All of these changes required a build-out of a new investment process storyline to explain the qualitative and quantitative elements comprising the multi-factor security selection process and the multi-factor analytics detail of holdings monitoring that was the basis for much of the new risk management protocol added to the strategy.
Not only did this new direction for investment process need to be explained to current and prospective clients in IR and sales communications, this needed to be prefaced with an explanation of what marketplace factors the firm’s executive management team felt had a significant enough change to warrant altering the methodology the merger arb equity portfolio had been using for 15 years.
These communications required all new paragraph-based content that would go beyond what a flipchart pitchbook could communicate, so a separate, brochure format marketing collateral piece needed to be created, and it was.

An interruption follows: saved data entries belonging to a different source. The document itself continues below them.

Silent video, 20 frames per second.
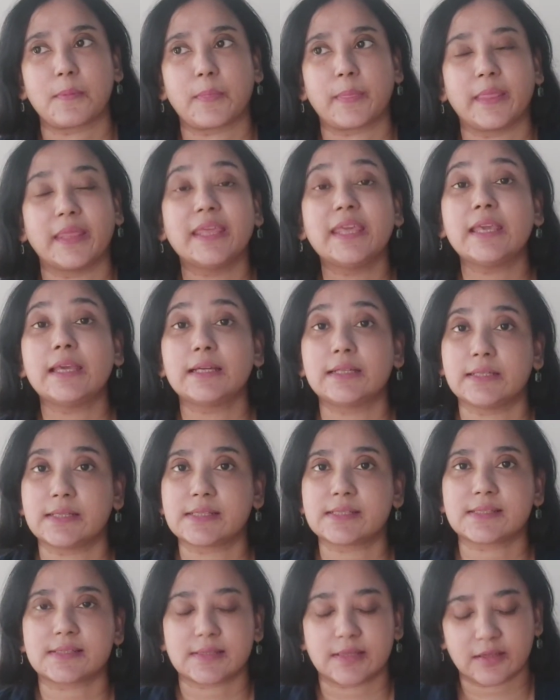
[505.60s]

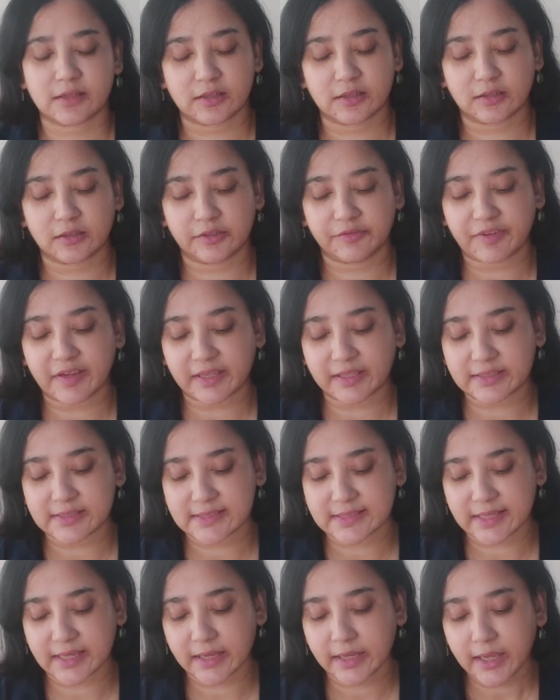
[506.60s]
eagerness, if I can
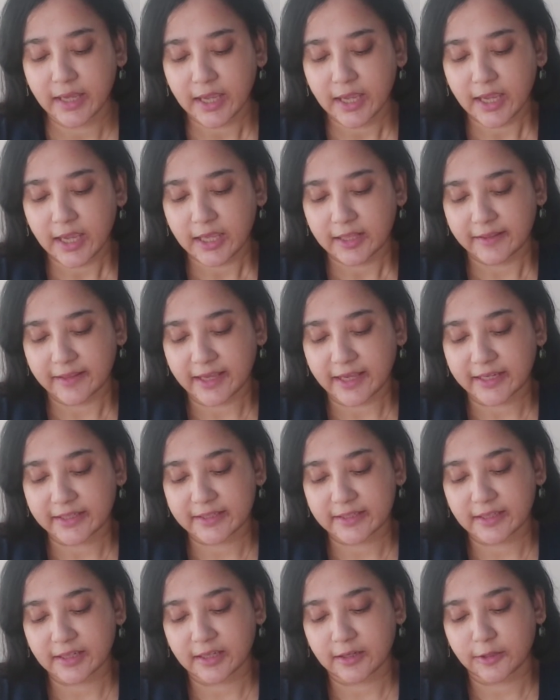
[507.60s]
say that.
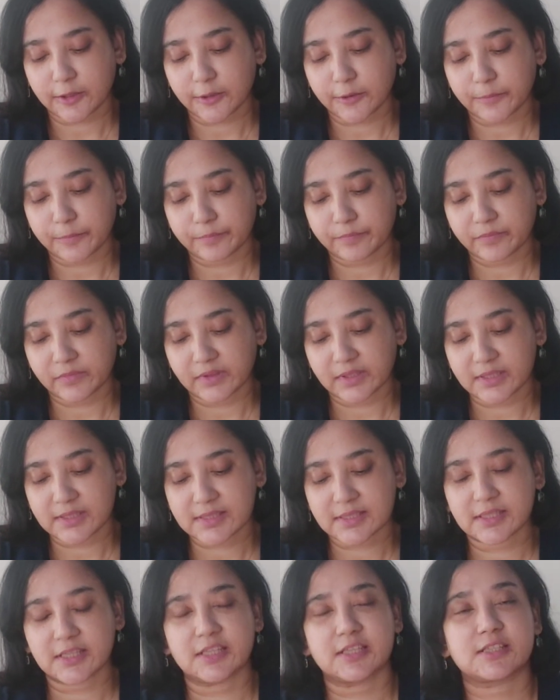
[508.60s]

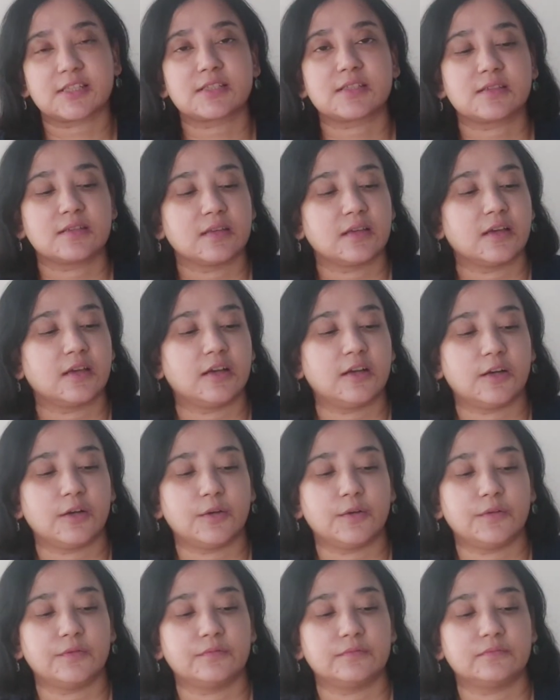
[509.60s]
This is
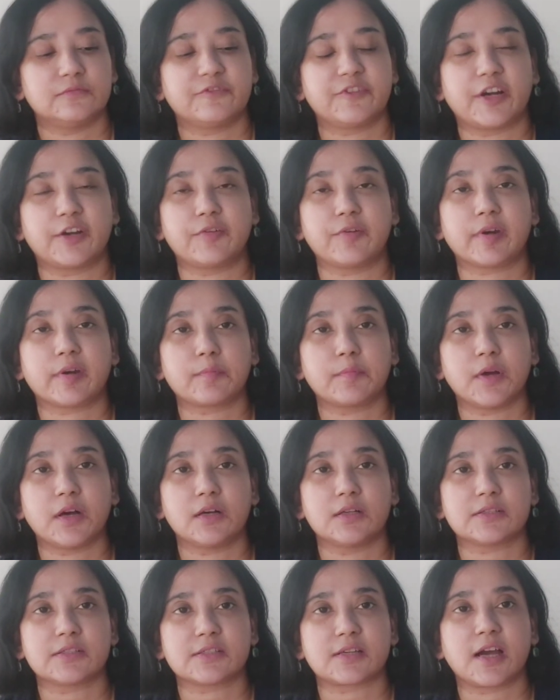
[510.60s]
Frederic
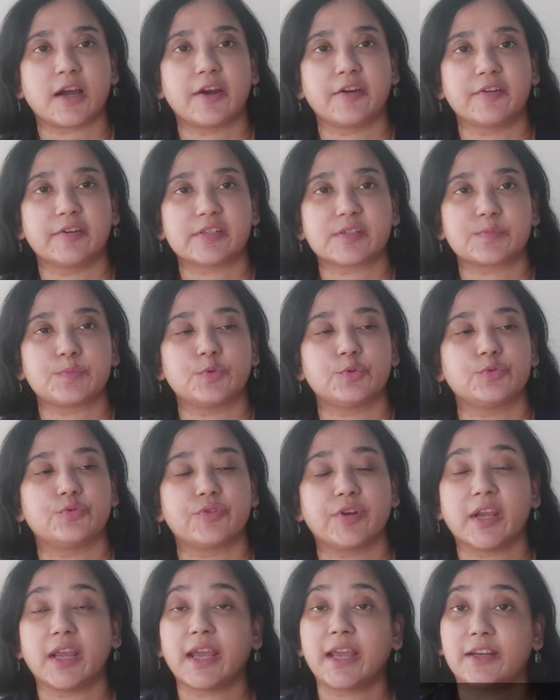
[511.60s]
Malle's Iris
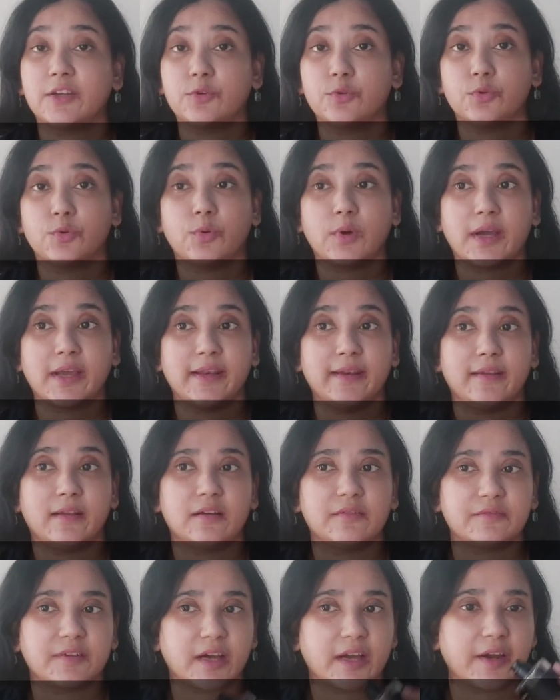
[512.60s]
Poudre, and you know I
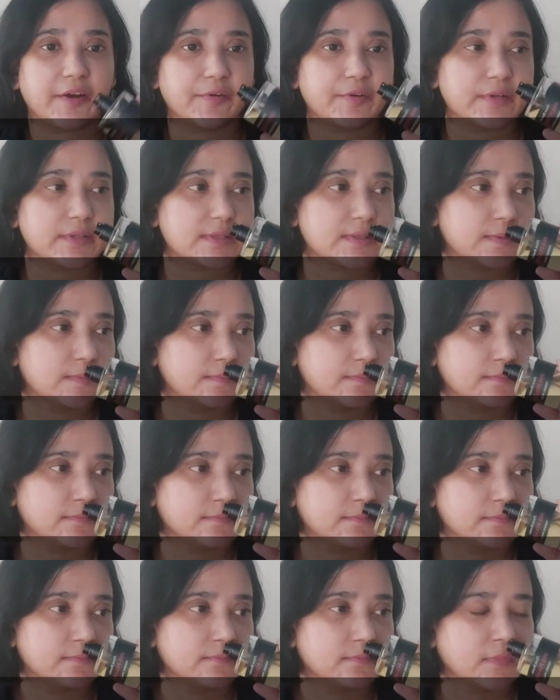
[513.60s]
love iris.
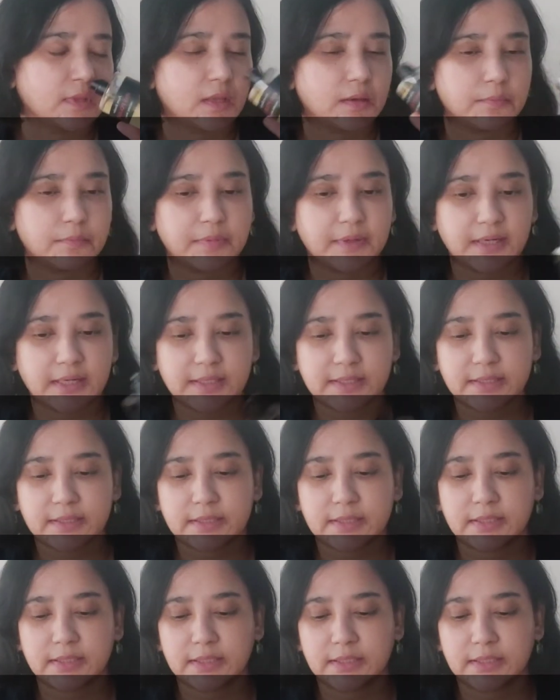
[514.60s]
But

Once the CEO and the new portfolio manager had in hand the new written explanation that my firm crafted for both the hedge fund’s revised strategy implementation and what led the CEO to want to make the portfolio manager and investment process change, the two of them started holding in-person meetings with all current clients. After that, they reached out to investment consultants who were already monitoring the firm’s investment products. Then they used the new content in verbal and written presentations when pitching new prospects. Next, the portfolio manager was marketed to institutional investor industry conference producers as a speaker on the subject of strategy implementation considerations for the coming year in the merger arb investing space. His industry conference appearance was scripted, from the accompanying slides to his speech. As a result, a transcript of his remarks was circulated afterwards, marketing to prospects who did not attend the event. In these ways, the new portfolio manager was introduced to clients, prospects and those who may influence them.
With this communications and sales marketing effort the investment firm found it was able to retain most of its current investors in the hedge fund and interest new prospects in considering the hedge fund’s new investment process and why it made sense in the current investment environment.
Mum’s not the word
If your firm replaced its portfolio manager — for whatever reason — you cannot remain mum about this. In a timely basis you must determine what to say and how to say it, and initiate a communications outreach effort so that you control how your firm is perceived about this change.